• **DATA FOR THE TASK**
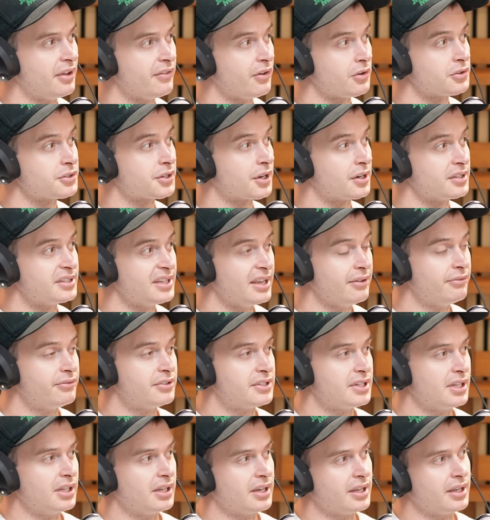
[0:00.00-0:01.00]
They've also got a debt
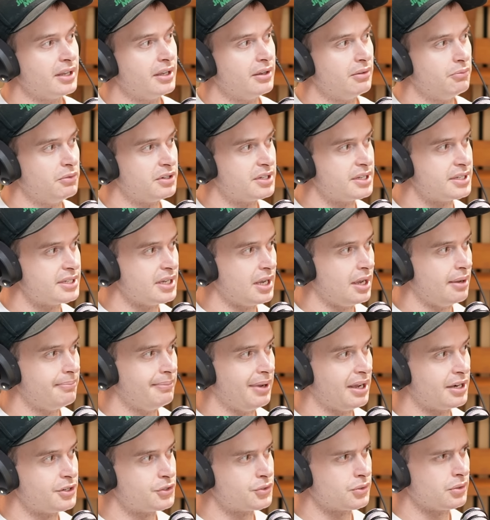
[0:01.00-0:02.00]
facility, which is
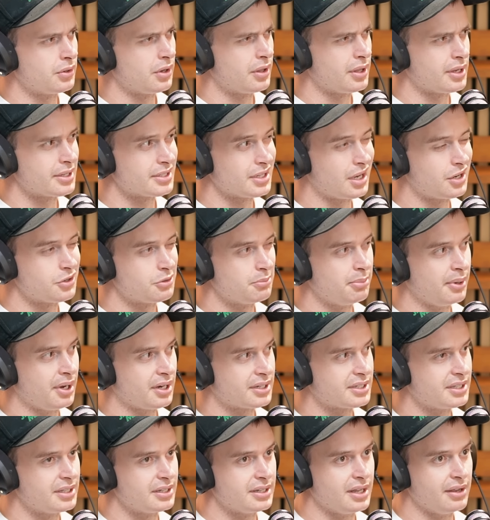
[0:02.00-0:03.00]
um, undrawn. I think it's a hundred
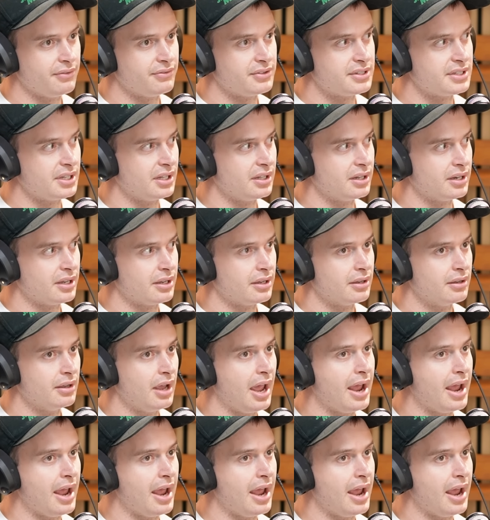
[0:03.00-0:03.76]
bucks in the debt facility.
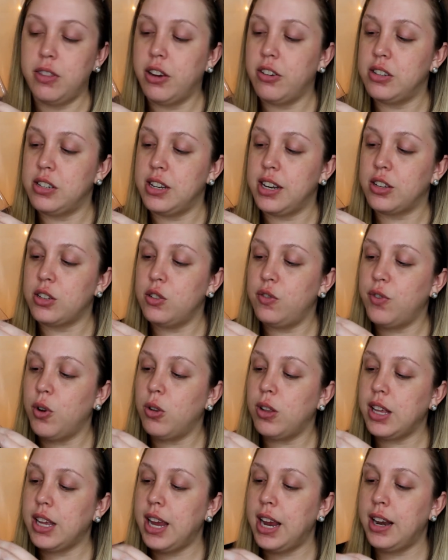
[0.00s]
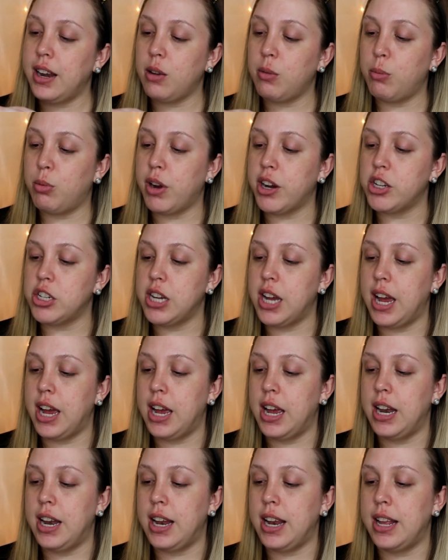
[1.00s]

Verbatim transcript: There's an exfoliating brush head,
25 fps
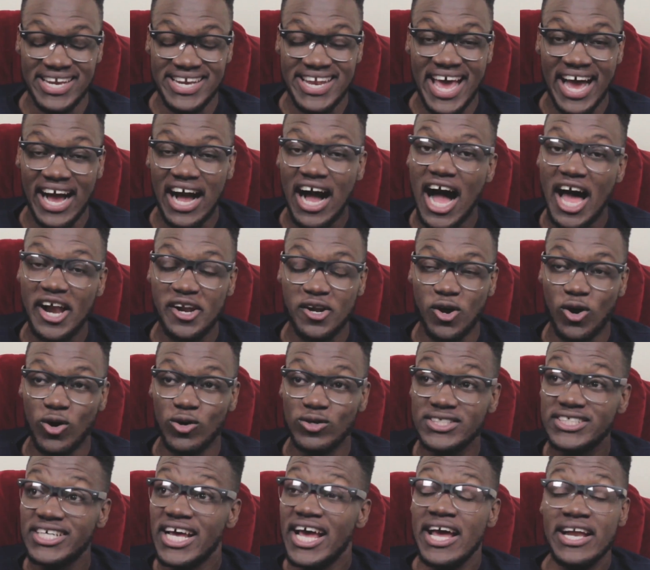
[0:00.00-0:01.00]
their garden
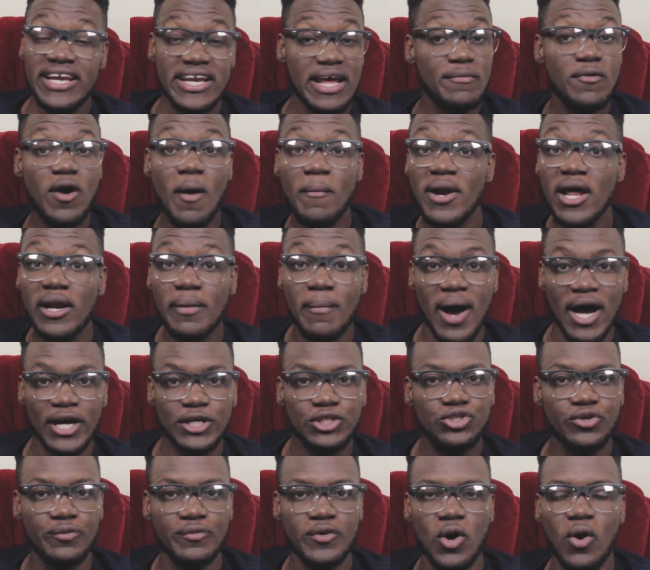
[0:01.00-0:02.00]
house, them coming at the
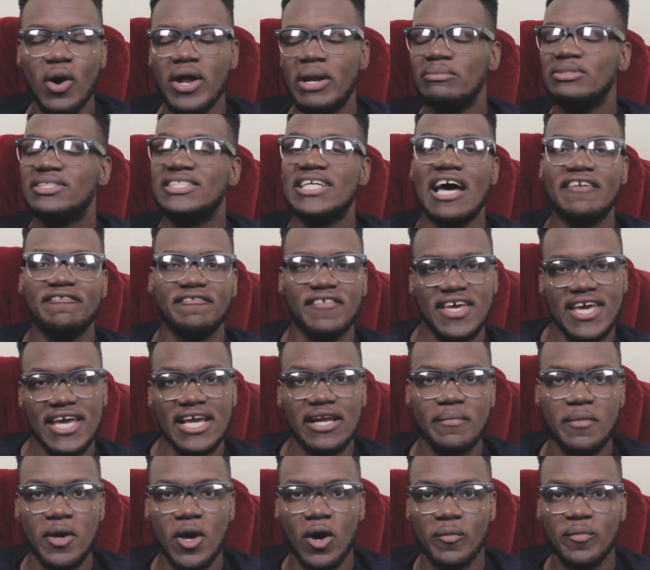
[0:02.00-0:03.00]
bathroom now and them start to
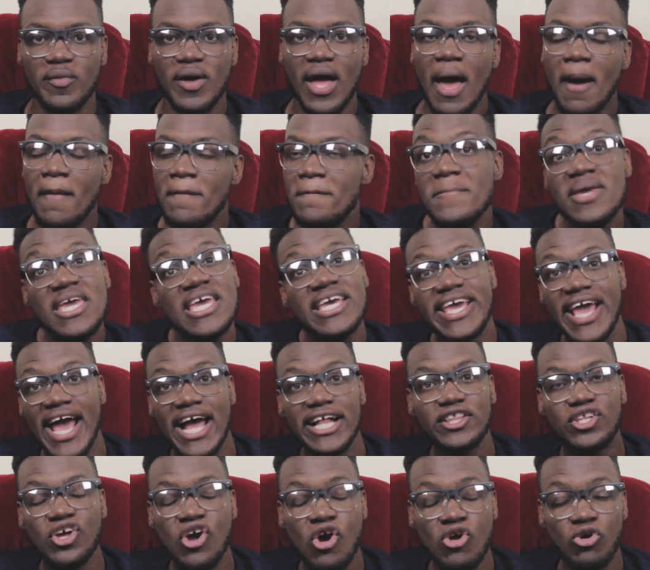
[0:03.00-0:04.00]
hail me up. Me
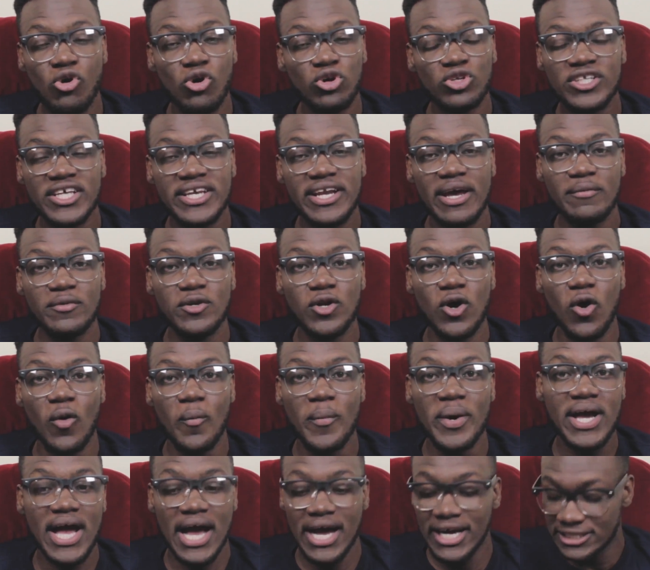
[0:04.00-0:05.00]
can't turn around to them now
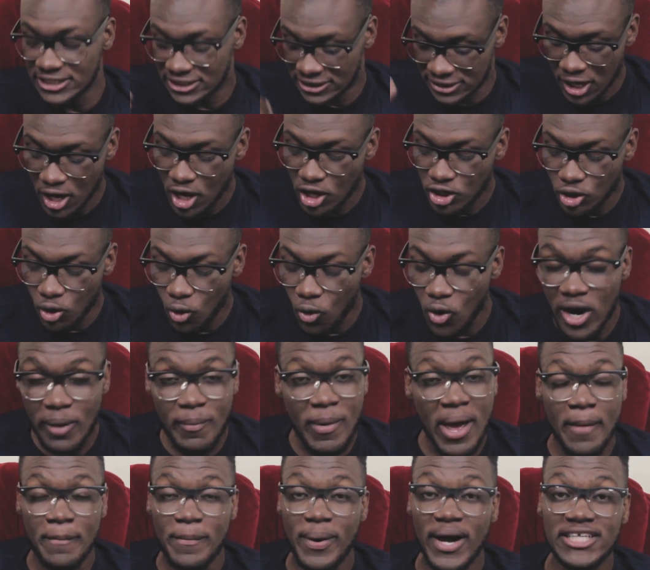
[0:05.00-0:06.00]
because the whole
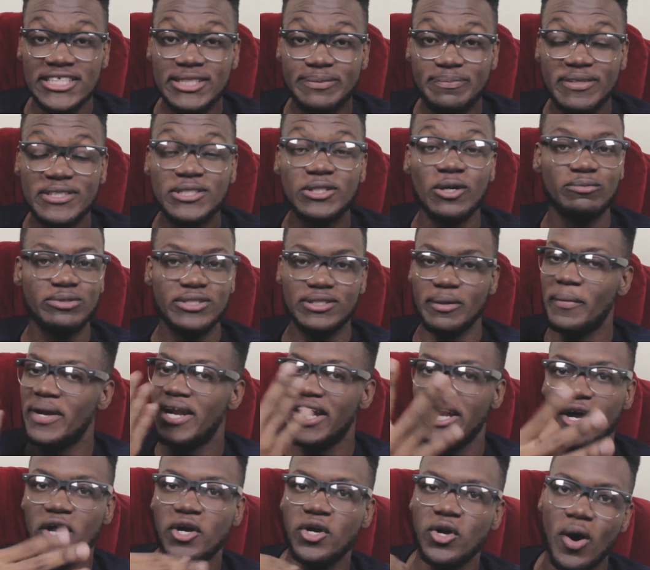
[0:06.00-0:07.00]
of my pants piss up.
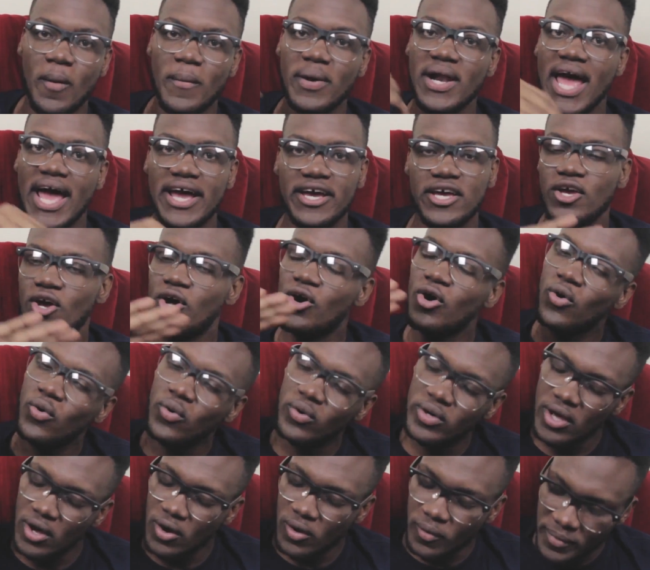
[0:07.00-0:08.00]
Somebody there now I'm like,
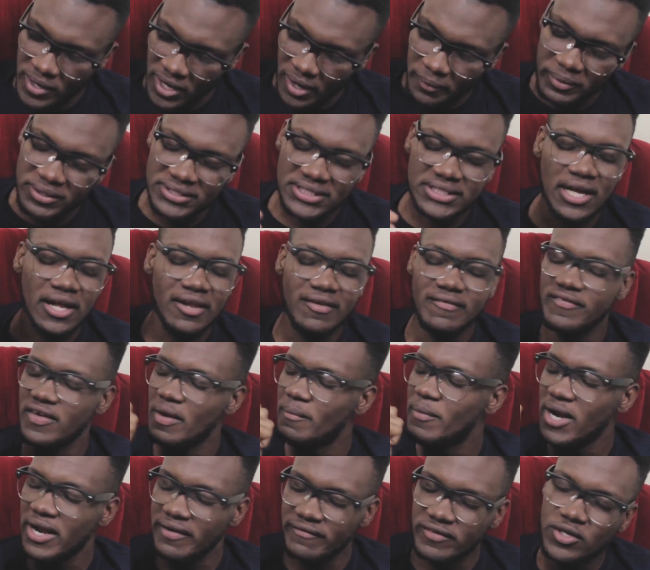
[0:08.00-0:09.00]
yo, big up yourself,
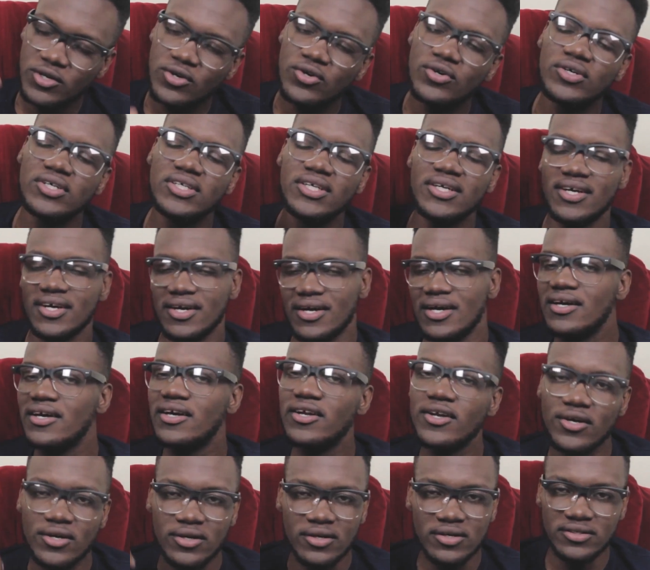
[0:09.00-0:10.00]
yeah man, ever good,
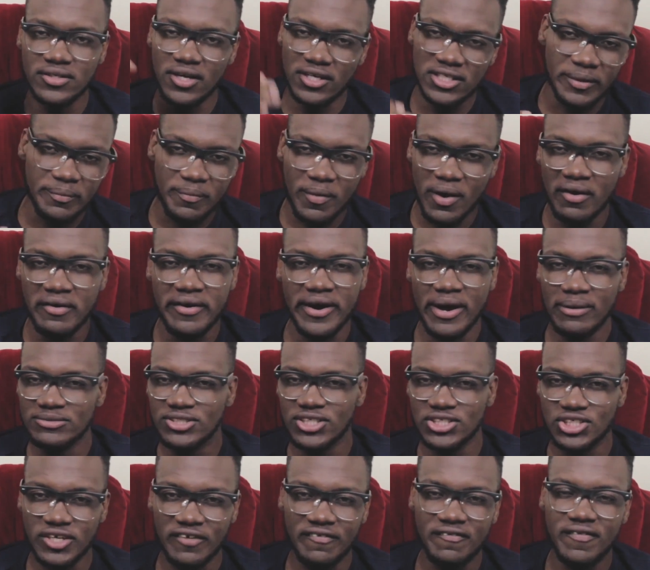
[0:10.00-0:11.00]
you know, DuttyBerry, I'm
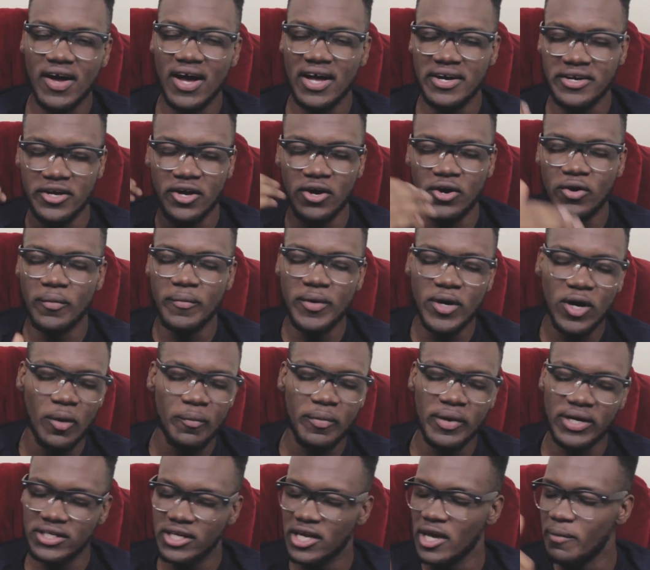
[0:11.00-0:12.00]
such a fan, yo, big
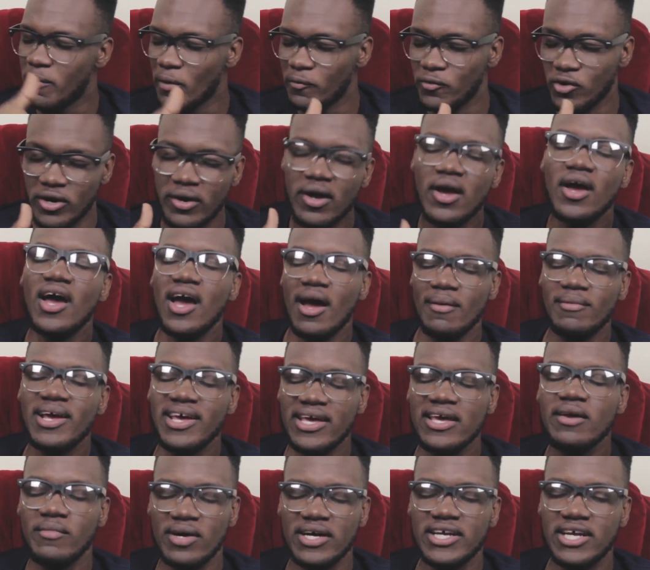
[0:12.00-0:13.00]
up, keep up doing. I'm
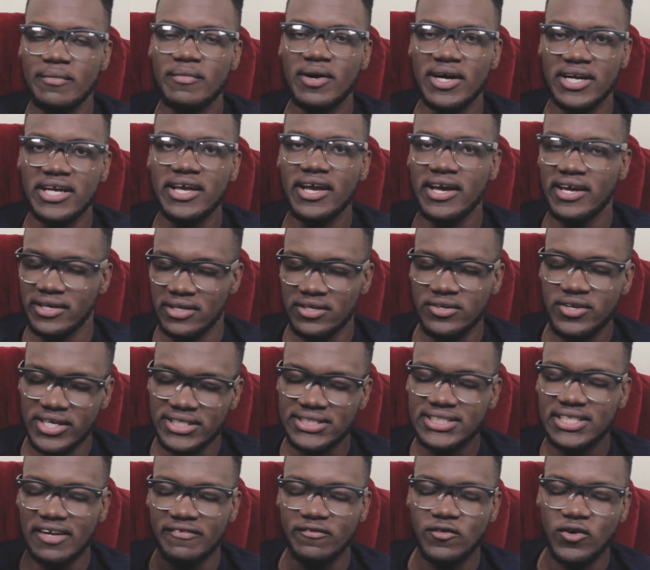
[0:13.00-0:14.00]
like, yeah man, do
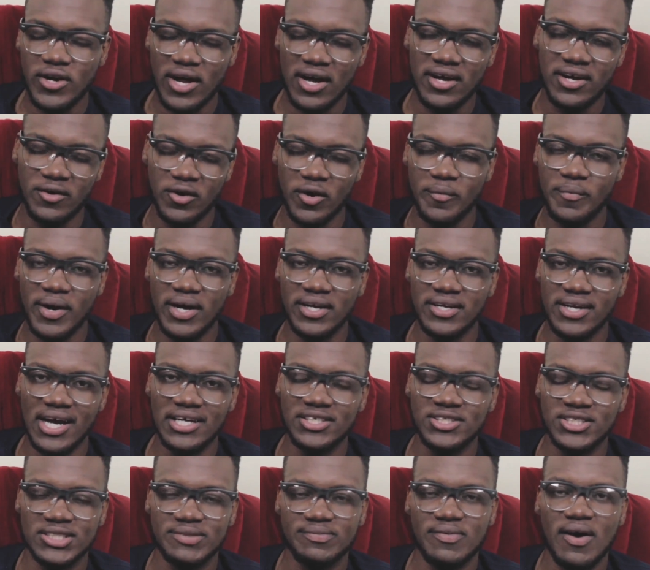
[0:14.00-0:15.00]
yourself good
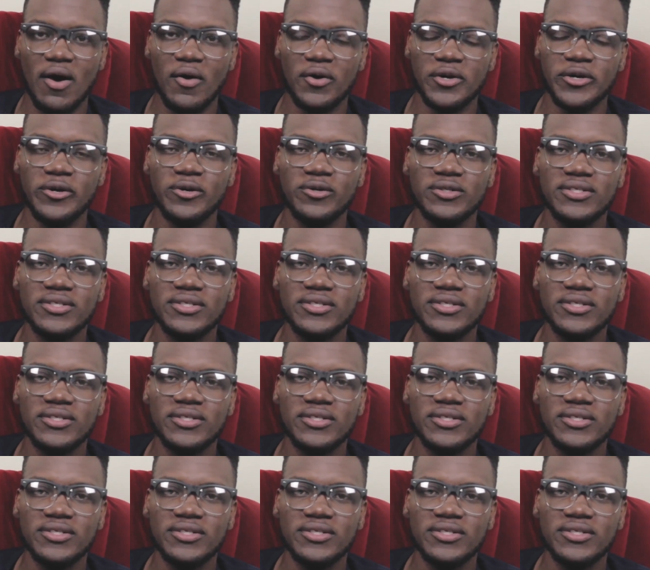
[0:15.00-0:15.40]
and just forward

• **DESCRIPTION OF THE TASK**
The span to retype runs from the line containing "[0:06.00-0:07.00]" through the last line of the listing above, both ends included; copy it exactly, without pictures.

• **REPLY**
[0:06.00-0:07.00]
of my pants piss up.
[0:07.00-0:08.00]
Somebody there now I'm like,
[0:08.00-0:09.00]
yo, big up yourself,
[0:09.00-0:10.00]
yeah man, ever good,
[0:10.00-0:11.00]
you know, DuttyBerry, I'm
[0:11.00-0:12.00]
such a fan, yo, big
[0:12.00-0:13.00]
up, keep up doing. I'm
[0:13.00-0:14.00]
like, yeah man, do
[0:14.00-0:15.00]
yourself good
[0:15.00-0:15.40]
and just forward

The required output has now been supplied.